ECB laat rentetarieven en beleid ongewijzigd (Video)
De Europese Centrale Bank (ECB) laat de rentetarieven onveranderd en komt nog niet met extra stimuleringsmaatregelen tegen de coronacrisis. Dat maakte de ECB donderdag bekend na afloop van zijn beleidsvergadering. Economen hadden dat al verwacht.
Zo blijft de herfinancieringsrente op 0 procent, wat betekent dat banken gratis geld kunnen lenen bij de ECB. De centrale bank houdt ook de depositorente op min 0,5 procent, wat betekent dat banken moeten betalen om geld bij de ECB te stallen.
In juni krikte de centrale bank haar opkoopprogramma wegens de coronacrisis nog op met 600 miljard euro tot 1,35 biljoen euro. Ze breidde ook de looptijd uit met zes maanden tot en met juni 2021. Door massaal staats- en bedrijfsobligaties op te kopen, wil ze de economie ondersteunen en houdt ze de rentetarieven voor bedrijven en overheden laag. Aan de omvang en looptijd van het programma, blijft de ECB donderdag ook vasthouden.
Economische vooruitzichten
De Europese Centrale Bank (ECB) gaat voor dit jaar uit van een iets kleinere economische krimp in de eurozone dan eerder gevreesd door de coronacrisis. Dat heeft voorzitter Christine Lagarde gezegd in de toelichting van het rentebesluit van de ECB.
Terwijl de ECB in juni voor dit jaar nog uitging van een daling van het bruto binnenlands product (bbp) in de negentien landen van de eurozone met 8,7 procent, verwacht de centrale bank nu een economische krimp van 8,0 procent. ‘De inkomende data wijzen op een sterke opleving van de activiteit’, aldus Lagarde. ‘Maar de kracht van het herstel blijft omgeven door onzekerheid.’ Die is afhankelijk van ‘de evolutie van de pandemie en het succes van de beleidsmaatregelen’.

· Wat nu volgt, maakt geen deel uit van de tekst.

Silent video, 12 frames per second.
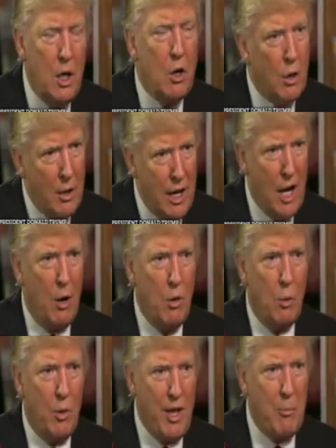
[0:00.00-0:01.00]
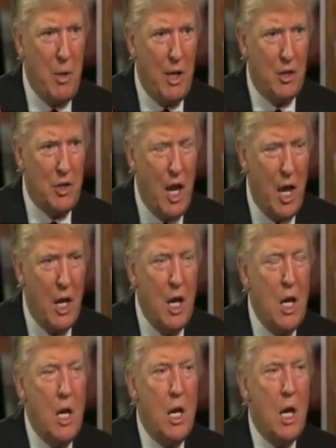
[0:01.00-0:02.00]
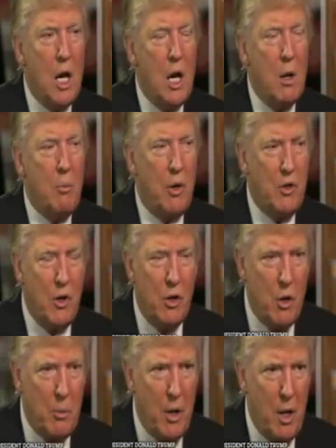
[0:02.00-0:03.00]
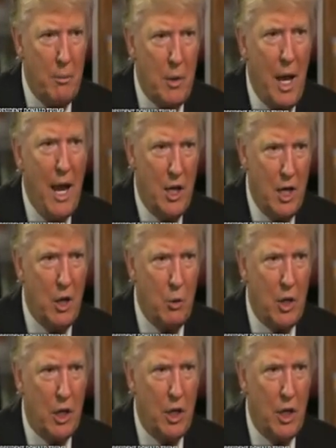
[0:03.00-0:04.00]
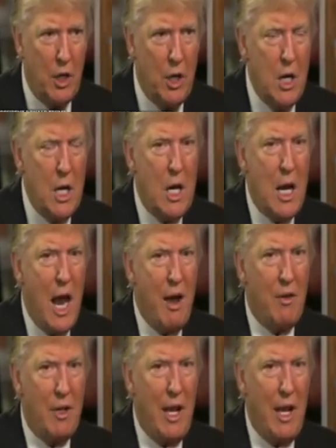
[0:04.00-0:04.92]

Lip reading: Now, with that being said, President Obama and Hillary Clinton and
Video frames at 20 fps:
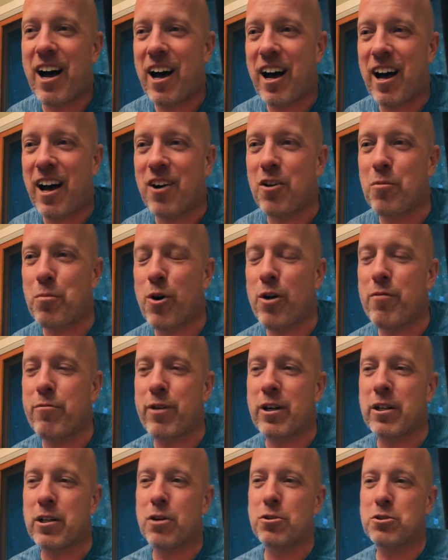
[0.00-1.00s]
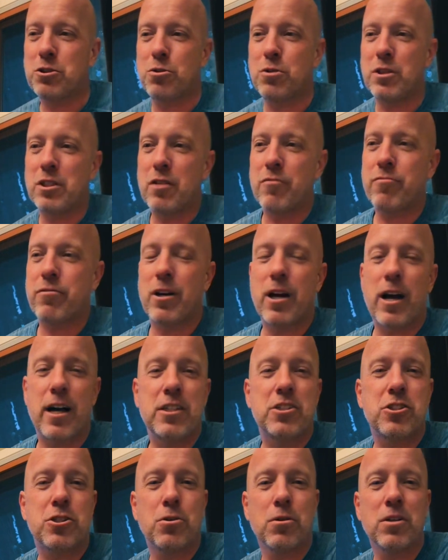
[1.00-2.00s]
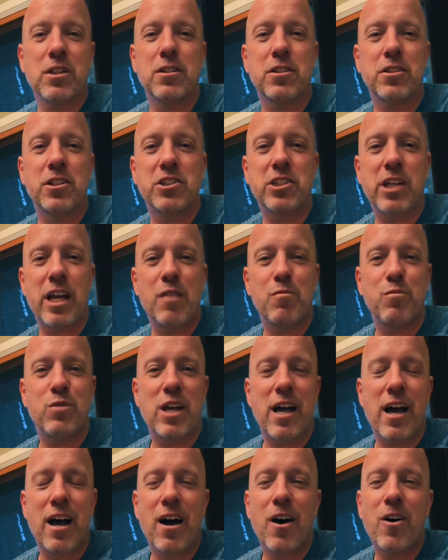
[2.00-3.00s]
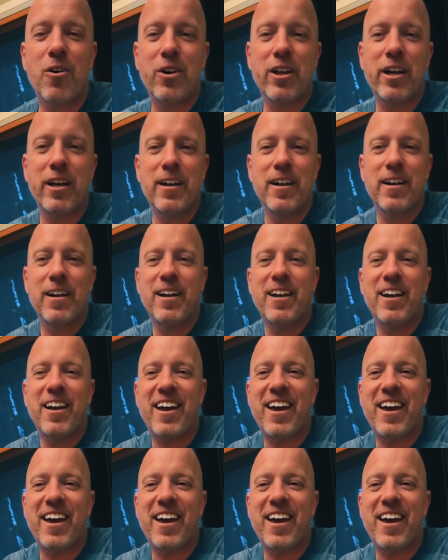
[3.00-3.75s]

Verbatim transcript: Uh, her boyfriend goes to a different high school in the same town.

De ECB stelt de groeivooruitzichten voor 2021 en 2022 wel licht naar beneden bij. Die gaan van respectievelijk 5,2 en 3,3 procent naar 5,0 procent en 3,2 procent. Volgens de berekeningen van de ECB bedraagt de inflatie in 2020 rond de 0,3 procent. Dat cijfer schoof de centrale bank ook in juni al naar voren. In 2021 zou de inflatie naar 1,0 procent gaat en in 2022 naar 1,3 procent. De ECB hanteert een inflatie van net geen 2 procent op middellange termijn als doelstelling.
‘ECB probeert wisselkoersprobleem te minimaliseren’
De Europese eenheidsmunt steeg gisteren na de persconferentie van ECB-voorzitter Christine Lagarde tot boven 1,190 euro per dollar. De markten reageerden op uitspraken van Lagarde, die onder meer zei dat er geen reden is om te overreageren op de stijging van de euro.
Jan Van Hove, hoofdeconoom van KBC, blikte eerder deze week vooruit naar de vergadering van de Europese Centrale Bank (ECB) en kijkt nu terug op de vergadering. ‘Die uitspraak van Lagarde was niet verwacht’, zegt hij. ‘Er is enige speculatie of dit een verbale uitschuiver van Lagarde was of niet. Omdat ze het zo nadrukkelijk zei, denk ik dat het een bewuste poging van de ECB was om het belang van de wisselkoersen te minimaliseren.’
Het is wel de eerste keer in twee jaar dat de ECB over de euro heeft gediscussieerd. ‘Als Lagarde op de persconferentie zou hebben toegegeven dat de ECB-bestuurders de sterkere euro een probleem vinden, dan zou dat een selffulfilling prophecy geweest zijn. Maar de marktreactie op haar uitspraken, de versterking van de euro, zie je liever niet.’
Als de euro te sterk stijgt, dan importeren we deflatie of prijsdalingen in de eurozone. De producten die we buiten de eurozone kopen, worden goedkoper. De ECB wil net inflatie om de economische motor te smeren. ‘De euro is op dit moment niet té sterk’, vindt Van Hove. ‘De munt is nu op enkele weken tijd 10 procent geapprecieerd ten opzichte van de Amerikaanse dollar. De euro versterkte ook tegenover de munten van andere belangrijke handelspartners, denk aan het Britse pond door de onzekerheid over de brexit. Als we de komende weken nog zo’n beweging gaan zien, dan gaat dat export moeilijker maken.”
Volgens Van Hove was er in augustus nog maar net een pril herstel van de export, en dat herstel dreigt in de kiem gesmoord te worden als de euro nog veel duurder wordt. ‘Naarmate de euro sterker wordt, wordt de concurrentiehandicap voor Europese exportbedrijven groter en zullen sommige bedrijven en sectoren in moeilijkheden komen met hun prijszetting.’